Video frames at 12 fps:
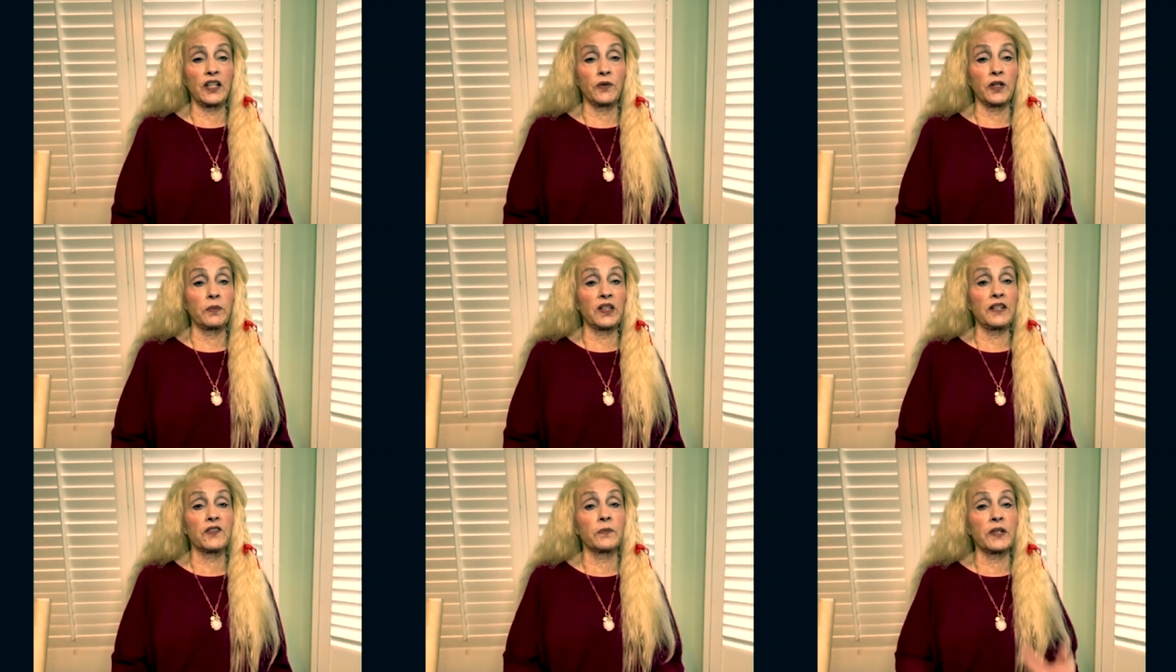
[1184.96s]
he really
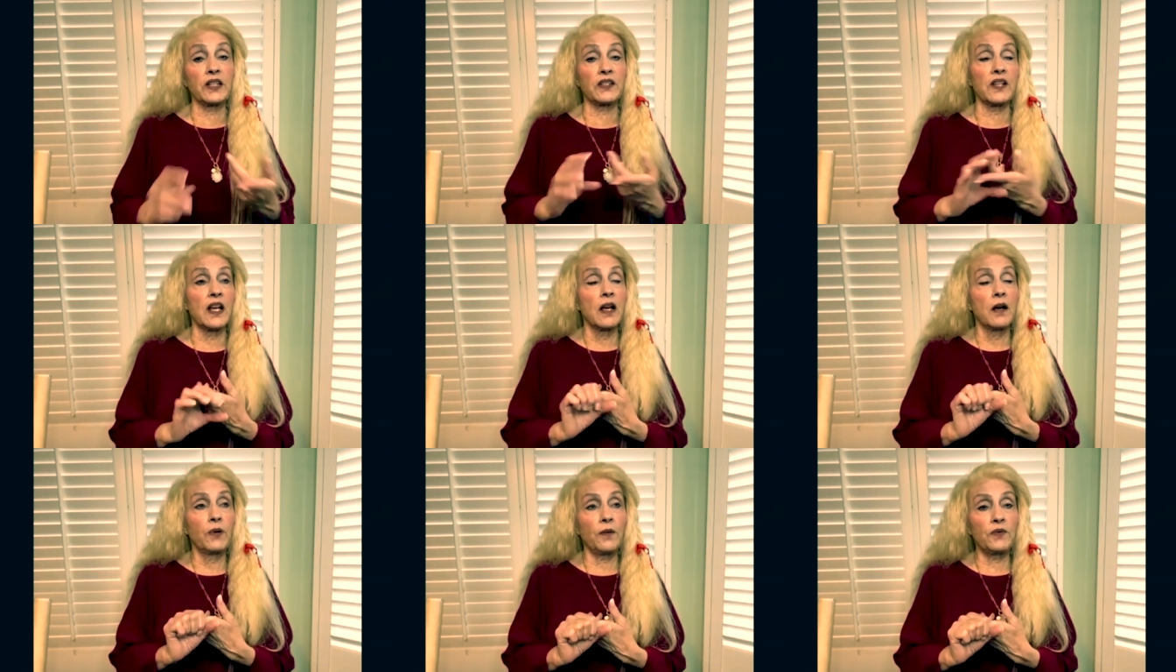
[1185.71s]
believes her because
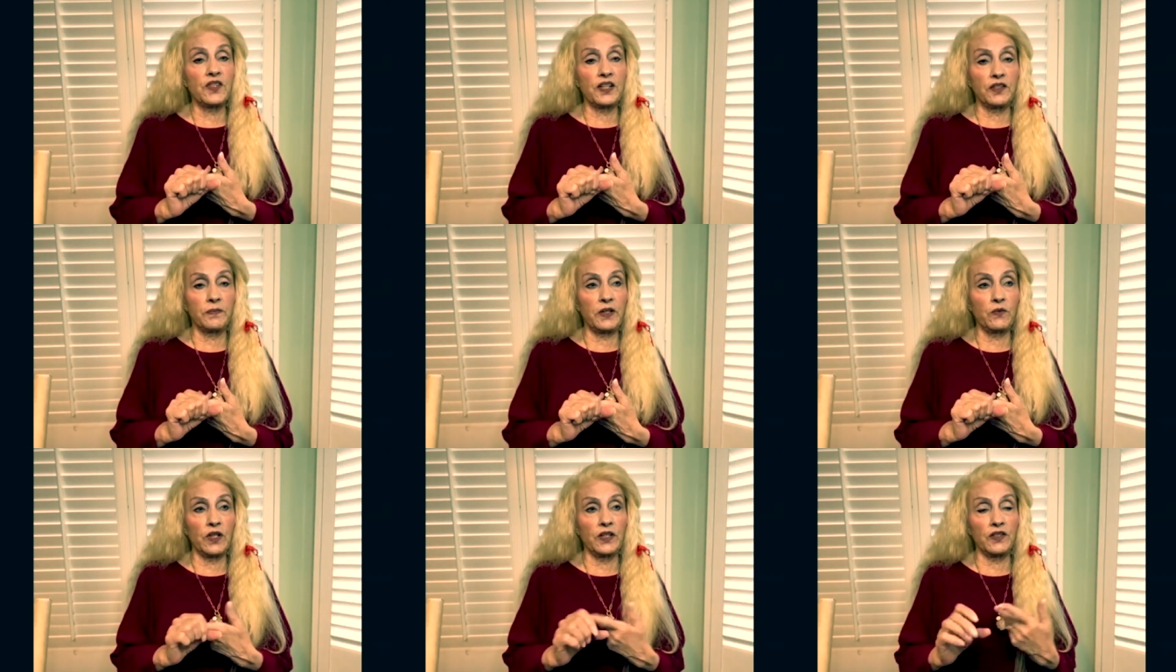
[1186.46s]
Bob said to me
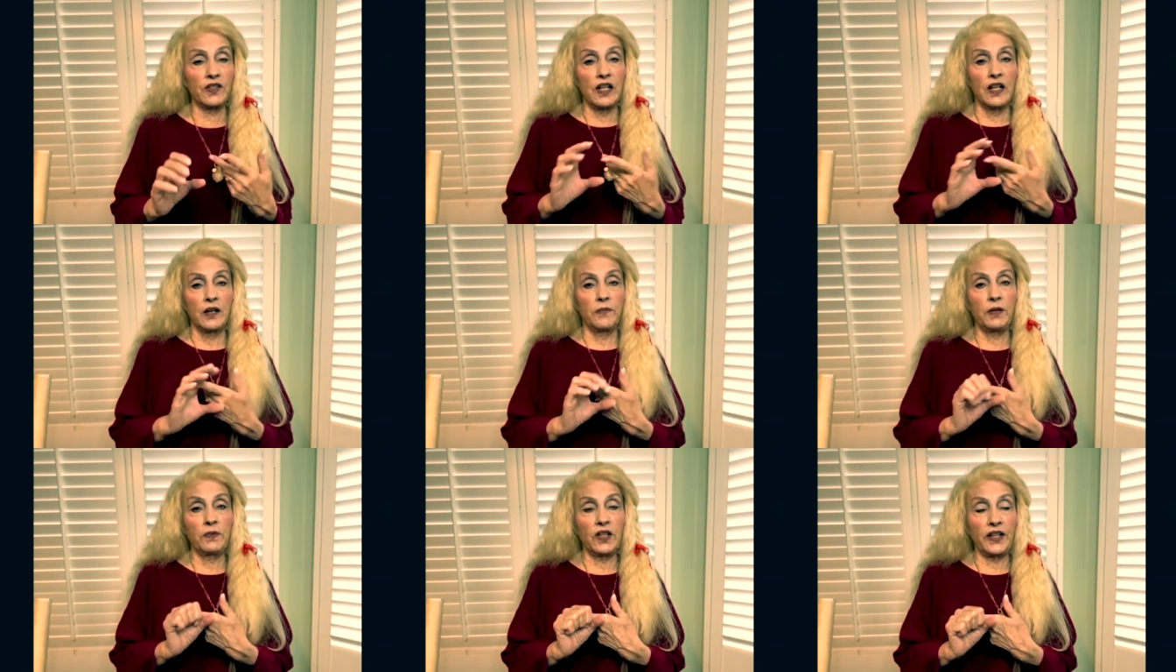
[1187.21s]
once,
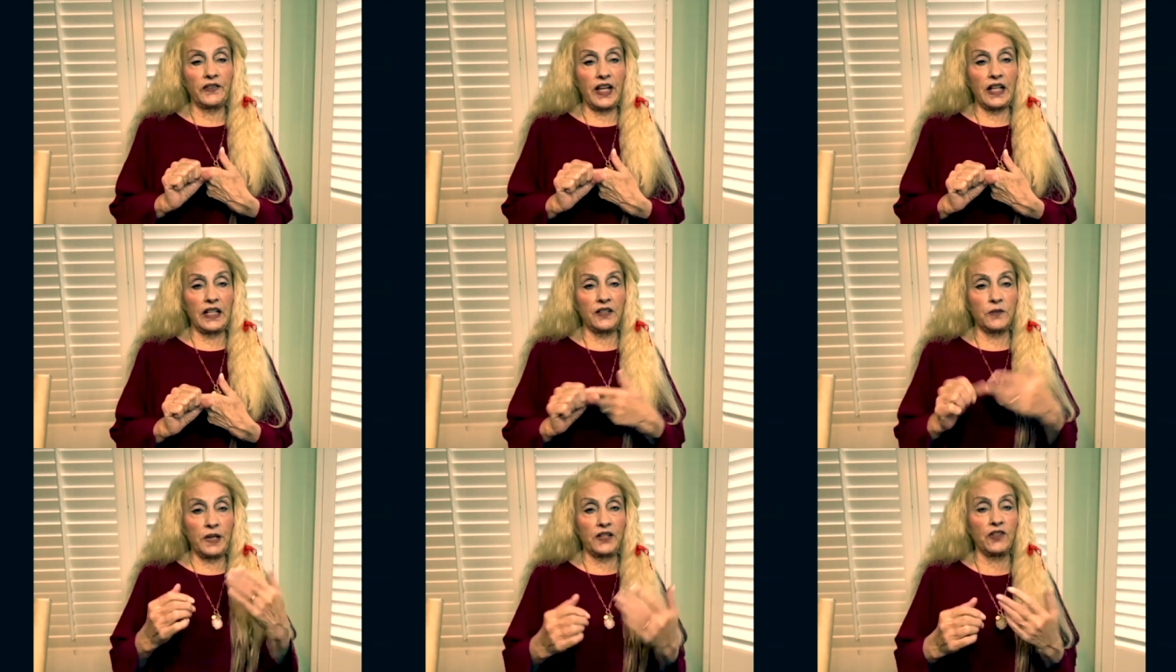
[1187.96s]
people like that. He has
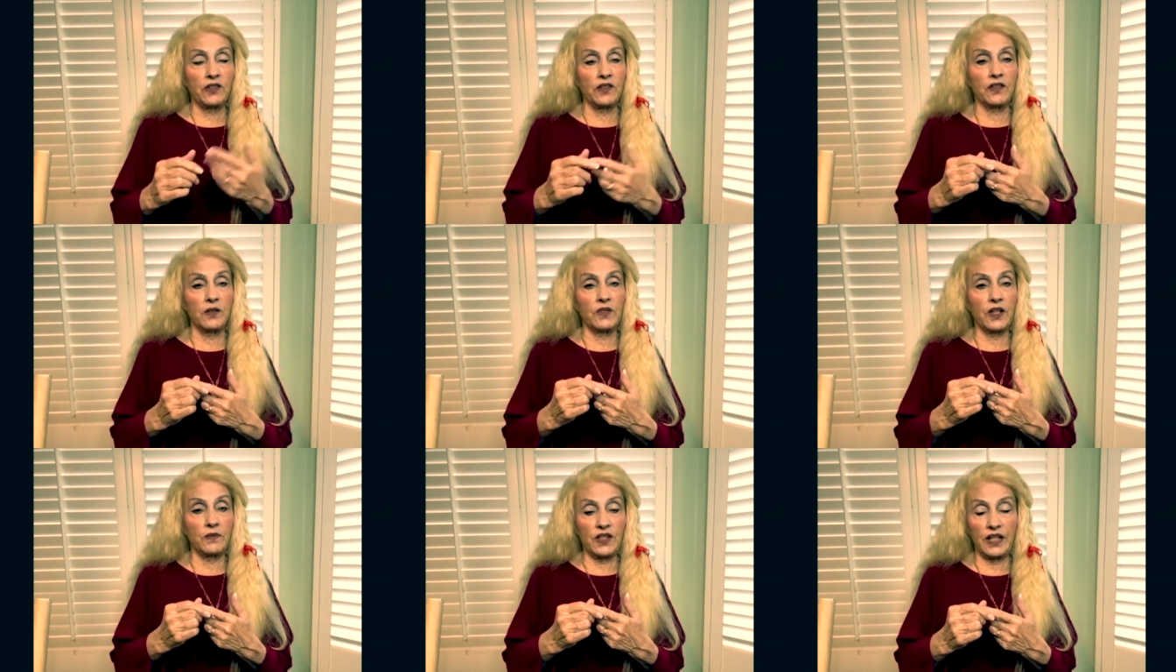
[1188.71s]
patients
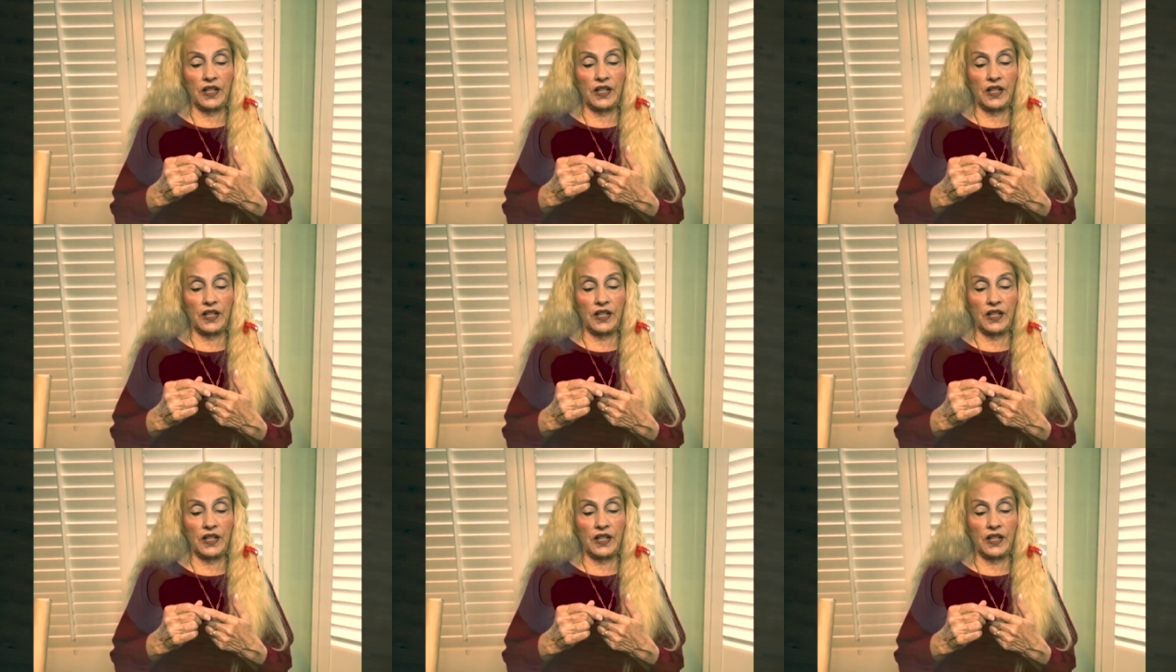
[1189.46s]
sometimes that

========================================================================

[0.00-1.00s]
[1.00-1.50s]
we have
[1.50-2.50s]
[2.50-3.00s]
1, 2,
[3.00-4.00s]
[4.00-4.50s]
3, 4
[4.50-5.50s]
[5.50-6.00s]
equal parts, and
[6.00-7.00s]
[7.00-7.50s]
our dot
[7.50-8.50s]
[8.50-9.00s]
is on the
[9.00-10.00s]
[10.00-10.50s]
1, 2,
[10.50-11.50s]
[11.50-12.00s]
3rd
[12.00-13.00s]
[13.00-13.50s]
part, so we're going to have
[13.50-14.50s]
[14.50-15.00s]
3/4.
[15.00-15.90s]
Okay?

========================================================================

- _PROBLEM TO SOLVE_: Look above for the line that contains "[1.00-1.50s]". Starting there, transcribe every line exactly until you have copied the line that contains "[12.00-13.00s]".

- _WRITTEN REPLY_:
[1.00-1.50s]
we have
[1.50-2.50s]
[2.50-3.00s]
1, 2,
[3.00-4.00s]
[4.00-4.50s]
3, 4
[4.50-5.50s]
[5.50-6.00s]
equal parts, and
[6.00-7.00s]
[7.00-7.50s]
our dot
[7.50-8.50s]
[8.50-9.00s]
is on the
[9.00-10.00s]
[10.00-10.50s]
1, 2,
[10.50-11.50s]
[11.50-12.00s]
3rd
[12.00-13.00s]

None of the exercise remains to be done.